**Task:**
Repeat only the stretch of lines below that runs from the line with "[00:10:32.13]" through the line with "[00:10:33.26]", unaltered.
Material shown START
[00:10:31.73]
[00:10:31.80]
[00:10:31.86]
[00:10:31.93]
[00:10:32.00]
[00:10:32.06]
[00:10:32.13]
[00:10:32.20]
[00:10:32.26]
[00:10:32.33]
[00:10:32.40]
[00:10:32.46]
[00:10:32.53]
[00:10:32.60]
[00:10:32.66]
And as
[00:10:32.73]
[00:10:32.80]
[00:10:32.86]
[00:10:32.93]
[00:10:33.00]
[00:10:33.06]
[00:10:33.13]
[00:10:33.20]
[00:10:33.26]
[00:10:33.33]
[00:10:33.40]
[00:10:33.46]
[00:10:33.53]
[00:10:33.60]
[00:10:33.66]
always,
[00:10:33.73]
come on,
Material shown END
Material shown START
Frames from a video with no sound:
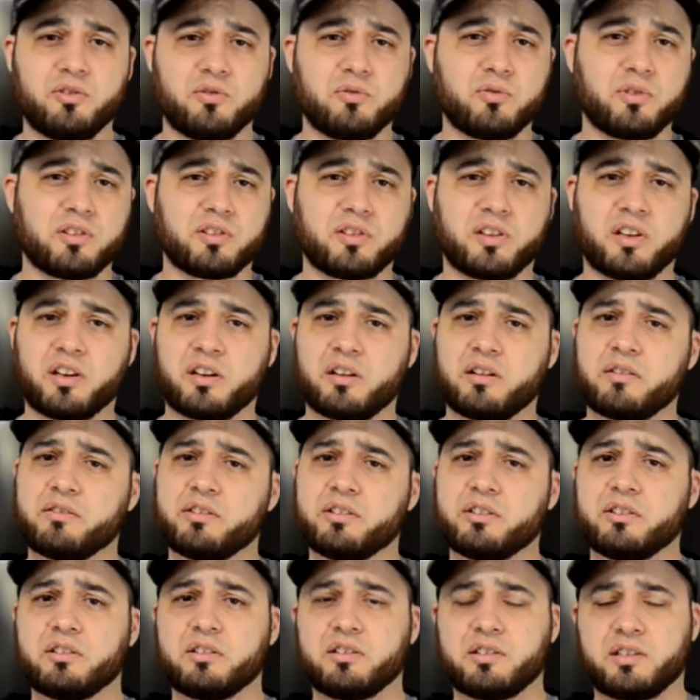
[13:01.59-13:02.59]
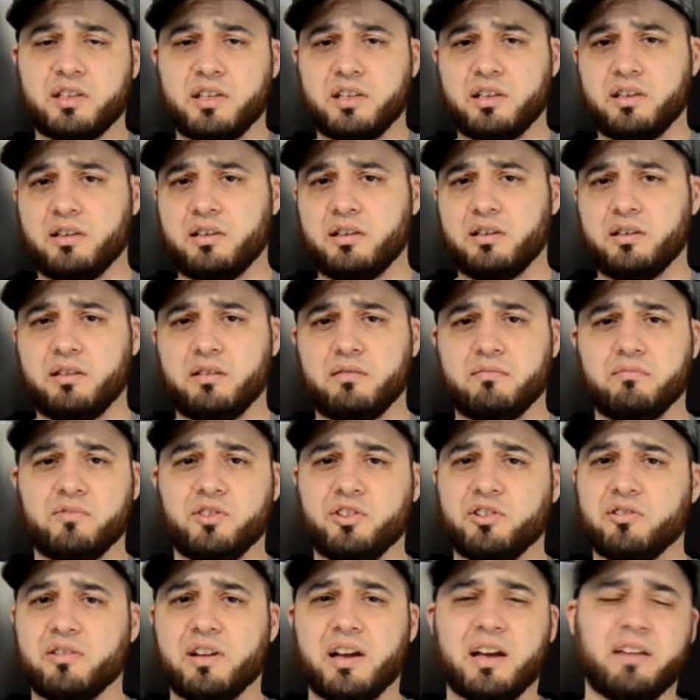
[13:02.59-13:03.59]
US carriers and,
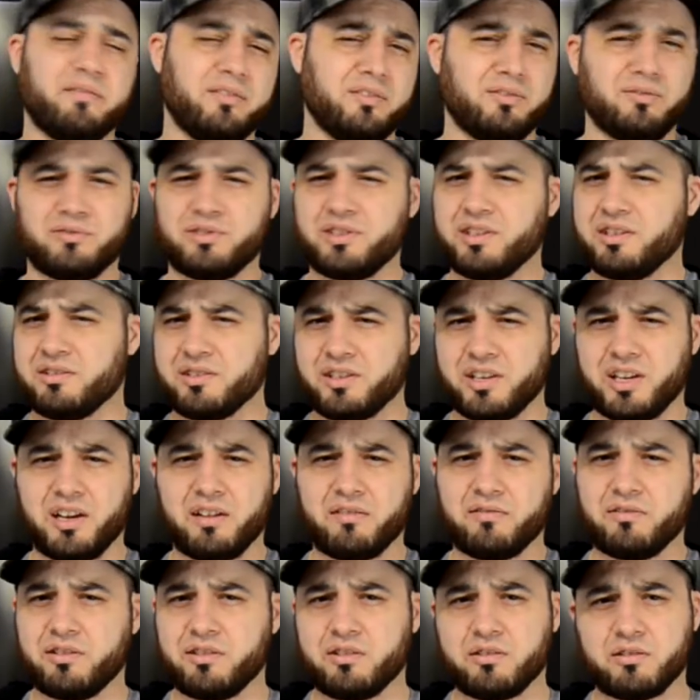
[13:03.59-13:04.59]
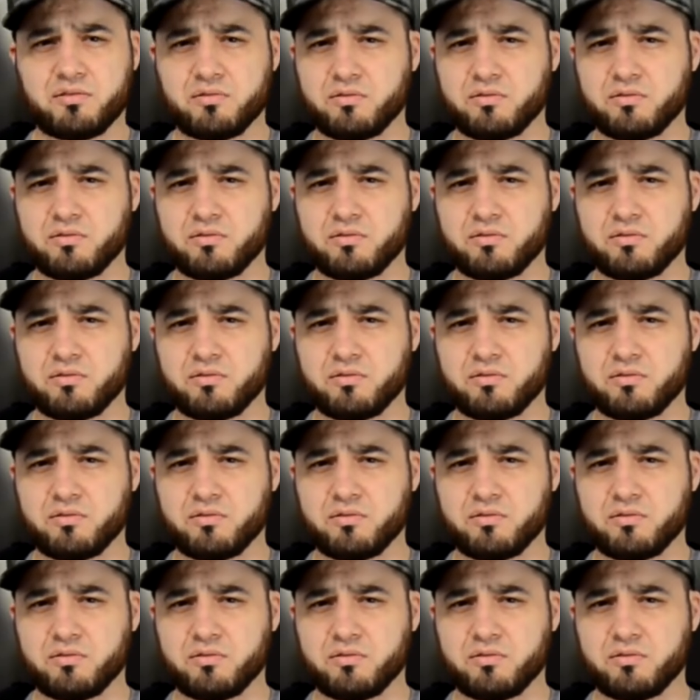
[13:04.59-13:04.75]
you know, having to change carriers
Material shown END
**Response:**
[00:10:32.13]
[00:10:32.20]
[00:10:32.26]
[00:10:32.33]
[00:10:32.40]
[00:10:32.46]
[00:10:32.53]
[00:10:32.60]
[00:10:32.66]
And as
[00:10:32.73]
[00:10:32.80]
[00:10:32.86]
[00:10:32.93]
[00:10:33.00]
[00:10:33.06]
[00:10:33.13]
[00:10:33.20]
[00:10:33.26]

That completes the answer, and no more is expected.